What this task involves: Each entry below should be returned exactly as is, with the pictures removed.

Available data:
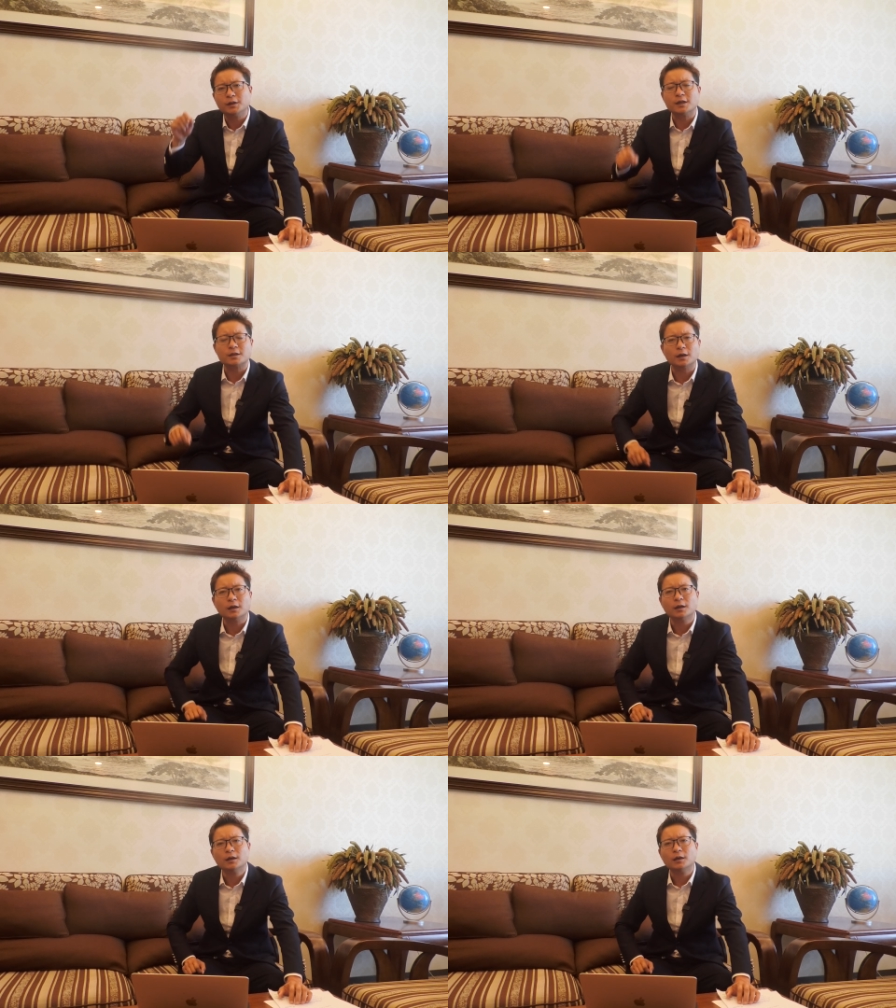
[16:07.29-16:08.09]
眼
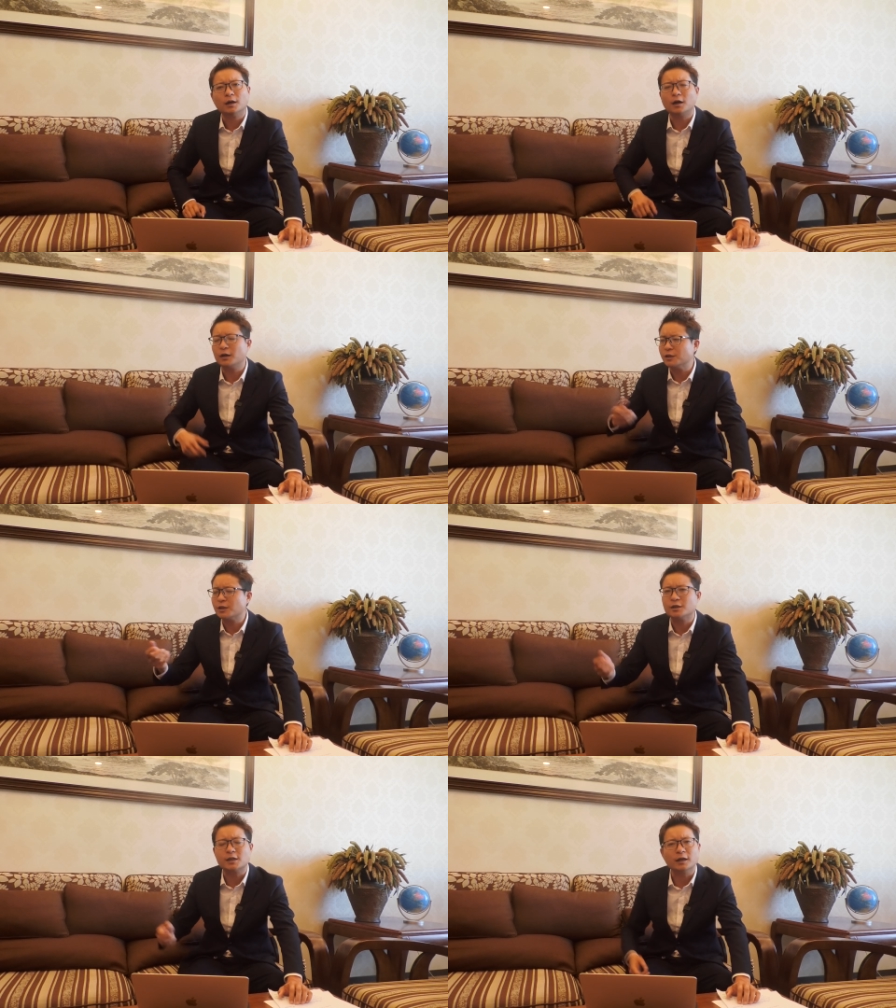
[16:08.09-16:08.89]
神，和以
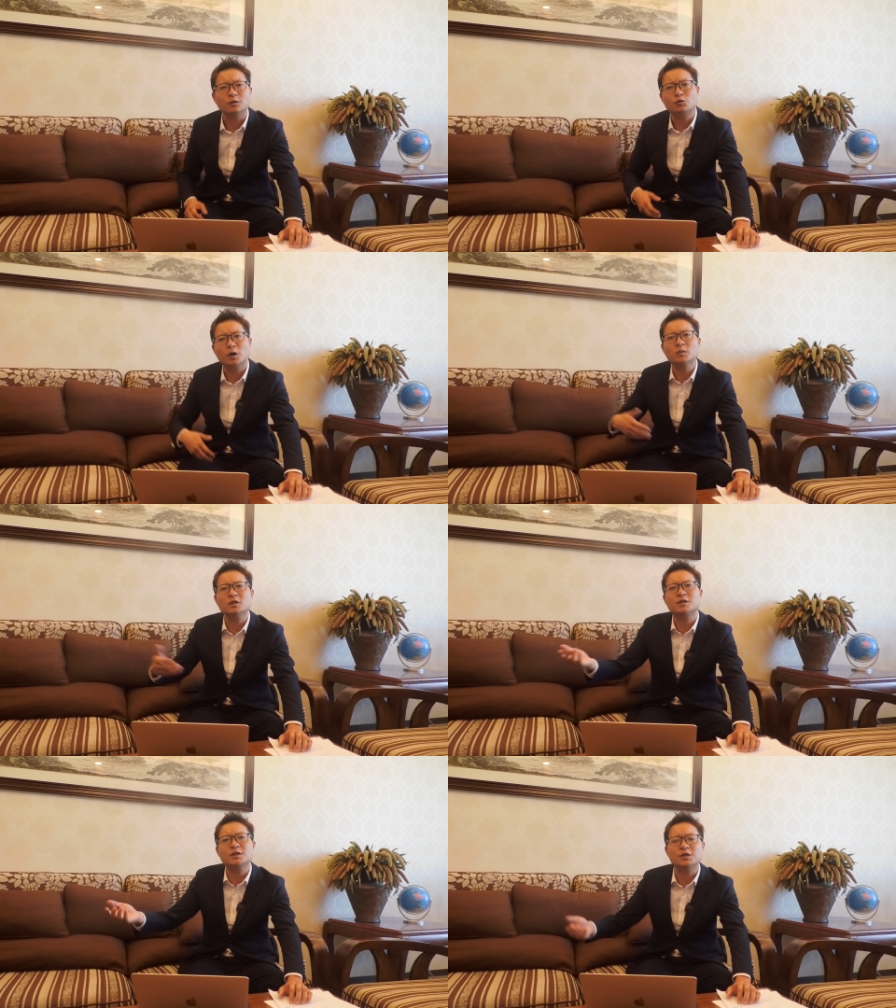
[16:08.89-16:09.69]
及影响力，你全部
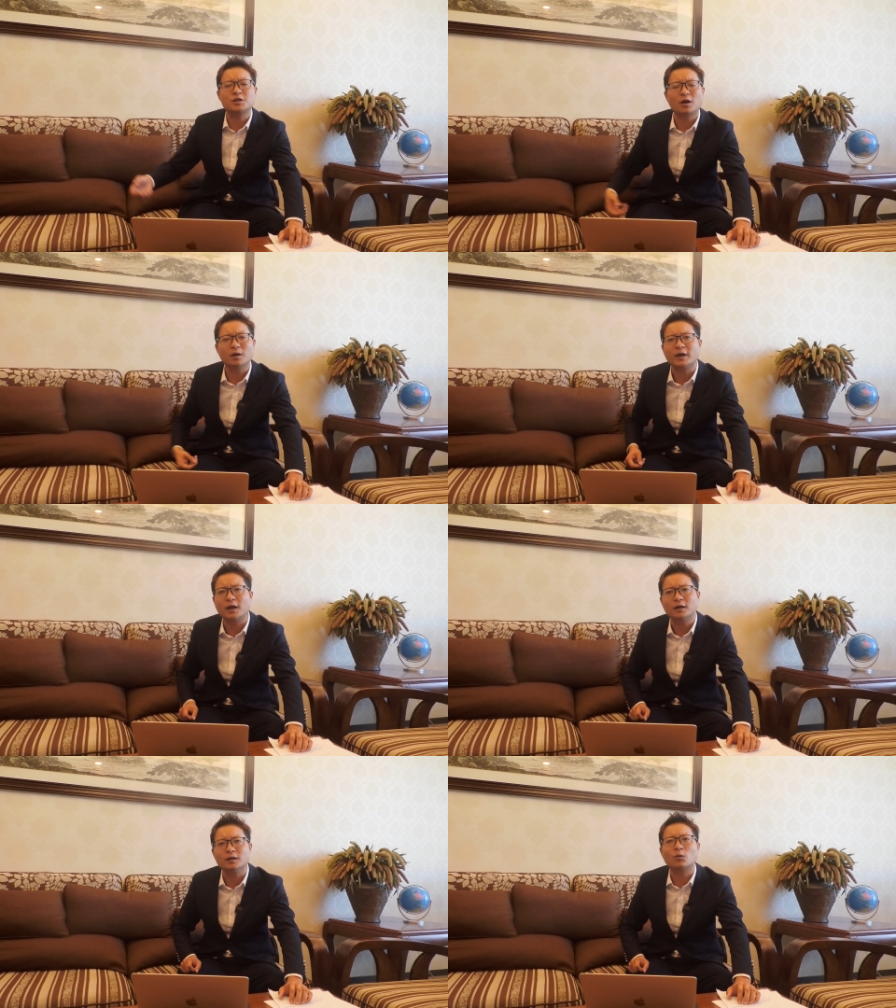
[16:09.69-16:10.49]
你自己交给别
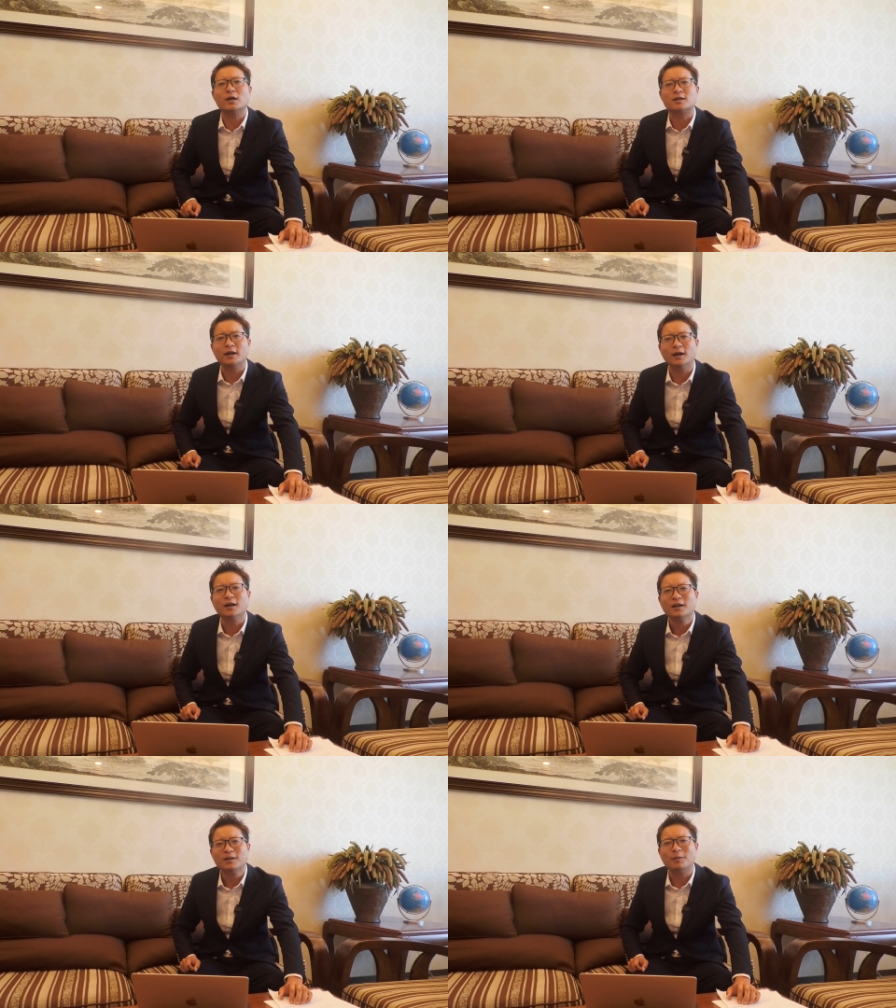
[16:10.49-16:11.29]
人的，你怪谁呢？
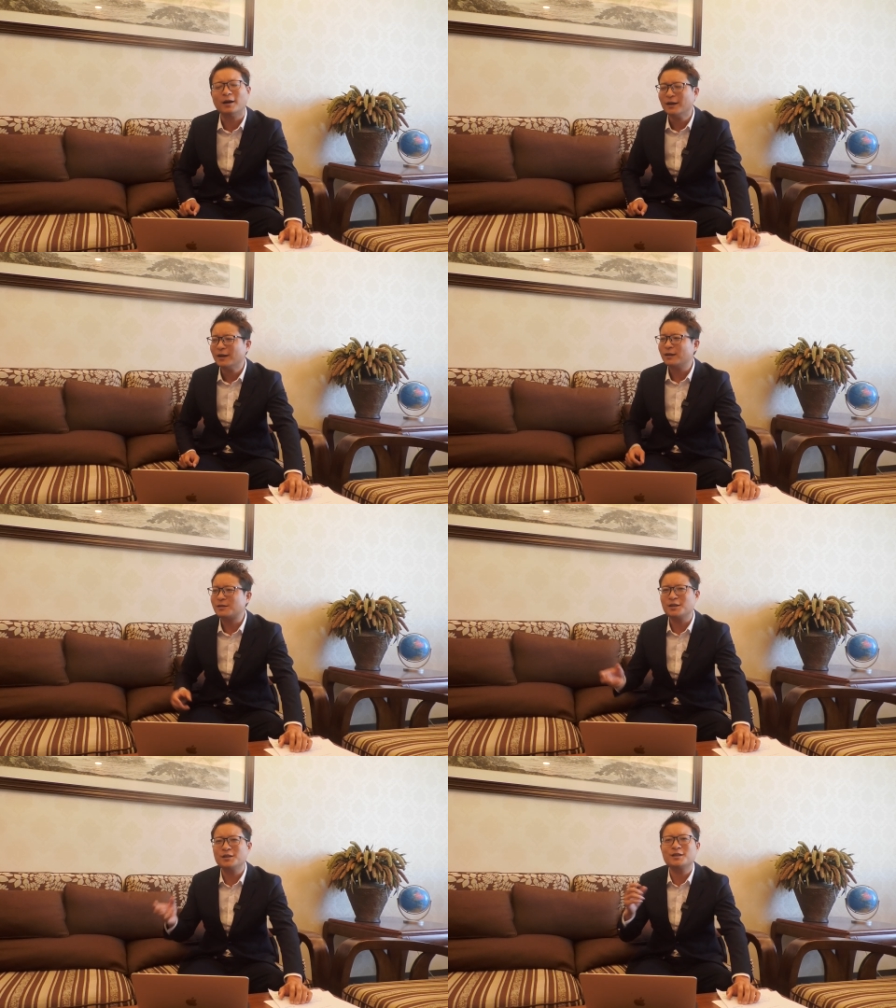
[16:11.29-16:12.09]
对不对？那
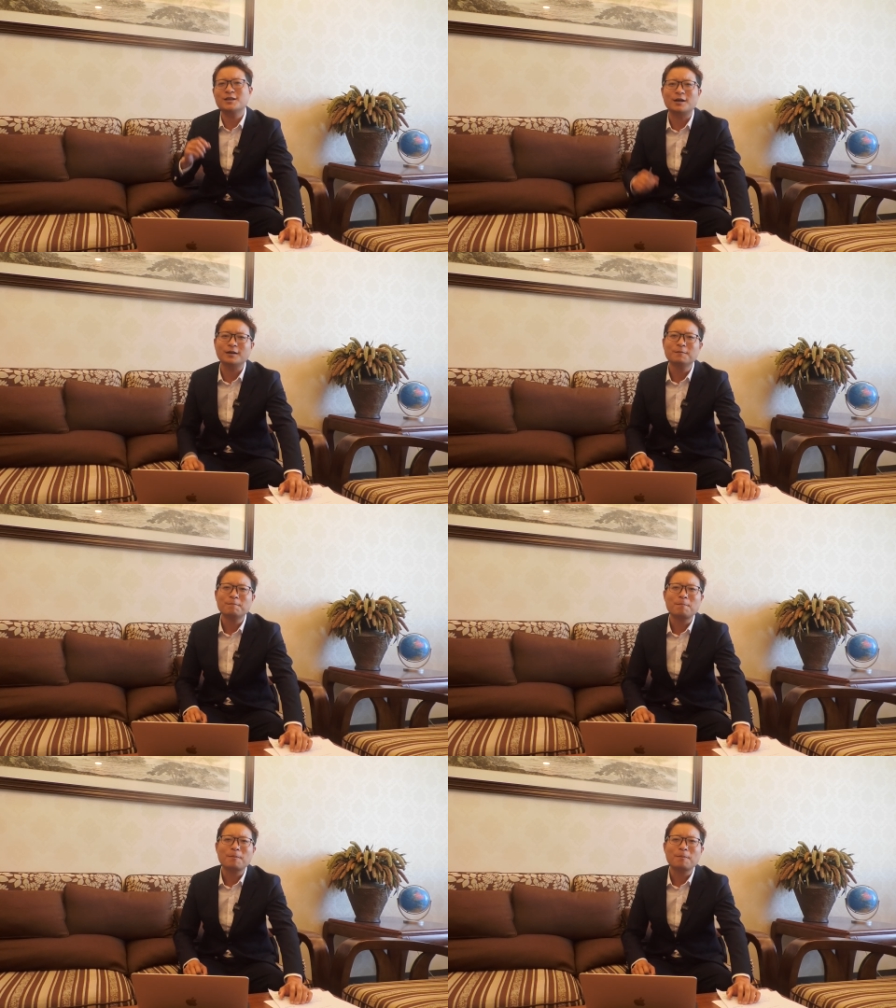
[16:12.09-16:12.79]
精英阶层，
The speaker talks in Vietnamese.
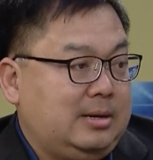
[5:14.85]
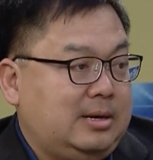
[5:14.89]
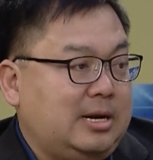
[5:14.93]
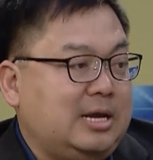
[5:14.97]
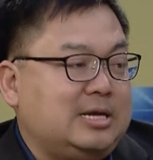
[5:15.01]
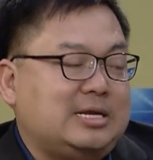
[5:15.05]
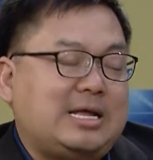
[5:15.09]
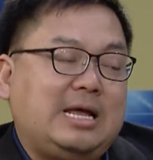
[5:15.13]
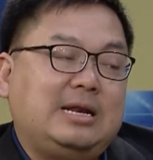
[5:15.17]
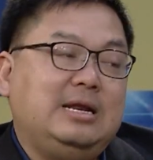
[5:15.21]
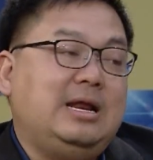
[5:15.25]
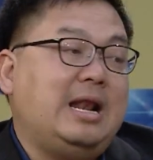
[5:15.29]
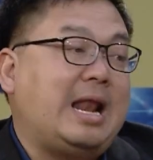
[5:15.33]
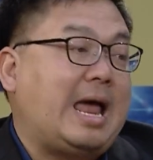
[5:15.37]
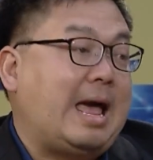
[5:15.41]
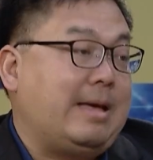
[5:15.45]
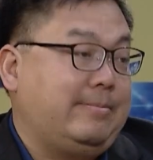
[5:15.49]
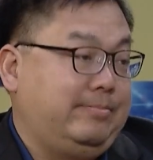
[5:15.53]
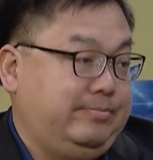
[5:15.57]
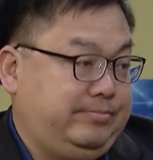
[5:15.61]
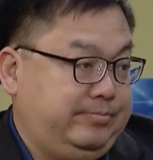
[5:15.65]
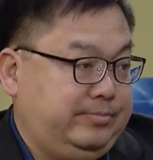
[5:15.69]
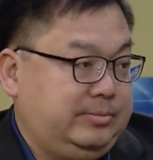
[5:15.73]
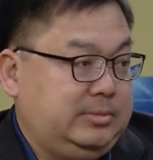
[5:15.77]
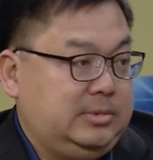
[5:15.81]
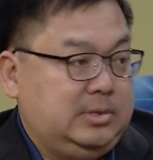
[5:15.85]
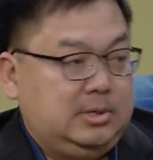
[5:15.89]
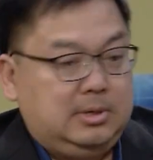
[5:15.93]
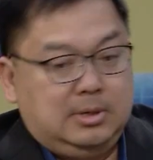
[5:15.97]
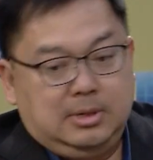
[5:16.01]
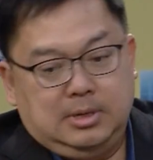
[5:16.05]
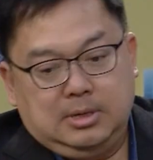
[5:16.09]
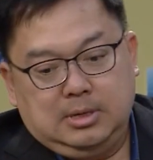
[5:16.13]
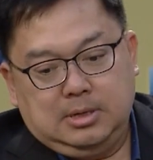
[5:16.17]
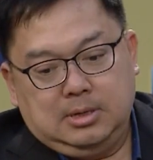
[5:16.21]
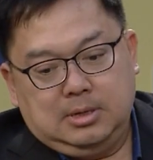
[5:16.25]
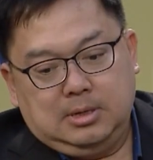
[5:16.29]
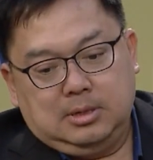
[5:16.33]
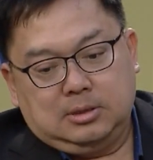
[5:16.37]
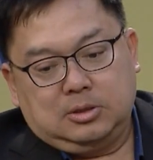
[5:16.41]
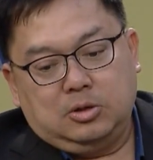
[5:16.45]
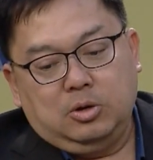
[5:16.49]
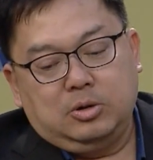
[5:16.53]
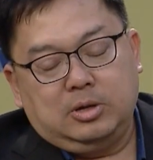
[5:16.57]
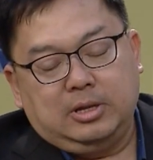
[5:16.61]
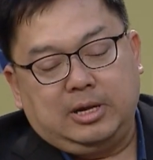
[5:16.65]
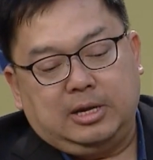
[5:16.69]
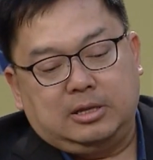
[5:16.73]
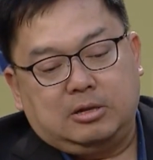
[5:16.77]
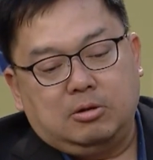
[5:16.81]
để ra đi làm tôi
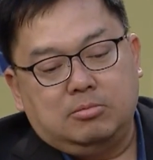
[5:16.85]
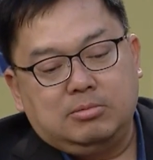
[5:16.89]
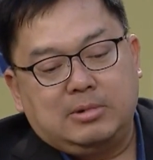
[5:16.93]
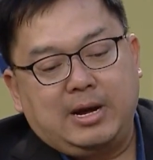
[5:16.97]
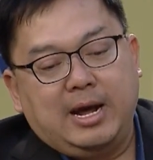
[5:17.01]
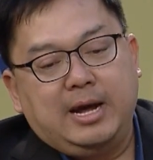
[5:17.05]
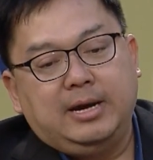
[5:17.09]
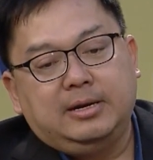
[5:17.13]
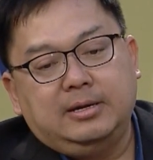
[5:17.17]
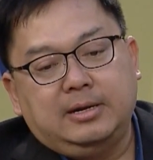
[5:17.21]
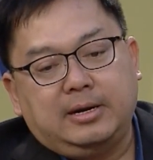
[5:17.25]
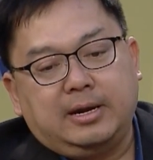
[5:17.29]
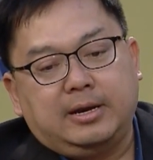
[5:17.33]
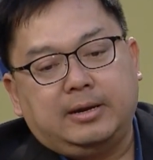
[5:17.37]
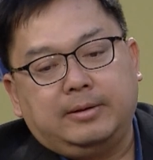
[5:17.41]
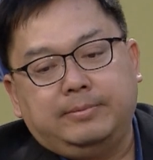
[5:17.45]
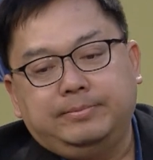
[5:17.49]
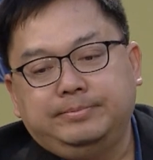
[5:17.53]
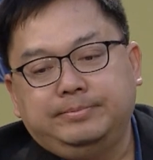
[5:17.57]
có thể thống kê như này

Exercise result:
[16:07.29-16:08.09]
眼
[16:08.09-16:08.89]
神，和以
[16:08.89-16:09.69]
及影响力，你全部
[16:09.69-16:10.49]
你自己交给别
[16:10.49-16:11.29]
人的，你怪谁呢？
[16:11.29-16:12.09]
对不对？那
[16:12.09-16:12.79]
精英阶层，
The speaker talks in Vietnamese.
[5:14.85]
[5:14.89]
[5:14.93]
[5:14.97]
[5:15.01]
[5:15.05]
[5:15.09]
[5:15.13]
[5:15.17]
[5:15.21]
[5:15.25]
[5:15.29]
[5:15.33]
[5:15.37]
[5:15.41]
[5:15.45]
[5:15.49]
[5:15.53]
[5:15.57]
[5:15.61]
[5:15.65]
[5:15.69]
[5:15.73]
[5:15.77]
[5:15.81]
[5:15.85]
[5:15.89]
[5:15.93]
[5:15.97]
[5:16.01]
[5:16.05]
[5:16.09]
[5:16.13]
[5:16.17]
[5:16.21]
[5:16.25]
[5:16.29]
[5:16.33]
[5:16.37]
[5:16.41]
[5:16.45]
[5:16.49]
[5:16.53]
[5:16.57]
[5:16.61]
[5:16.65]
[5:16.69]
[5:16.73]
[5:16.77]
[5:16.81]
để ra đi làm tôi
[5:16.85]
[5:16.89]
[5:16.93]
[5:16.97]
[5:17.01]
[5:17.05]
[5:17.09]
[5:17.13]
[5:17.17]
[5:17.21]
[5:17.25]
[5:17.29]
[5:17.33]
[5:17.37]
[5:17.41]
[5:17.45]
[5:17.49]
[5:17.53]
[5:17.57]
có thể thống kê như này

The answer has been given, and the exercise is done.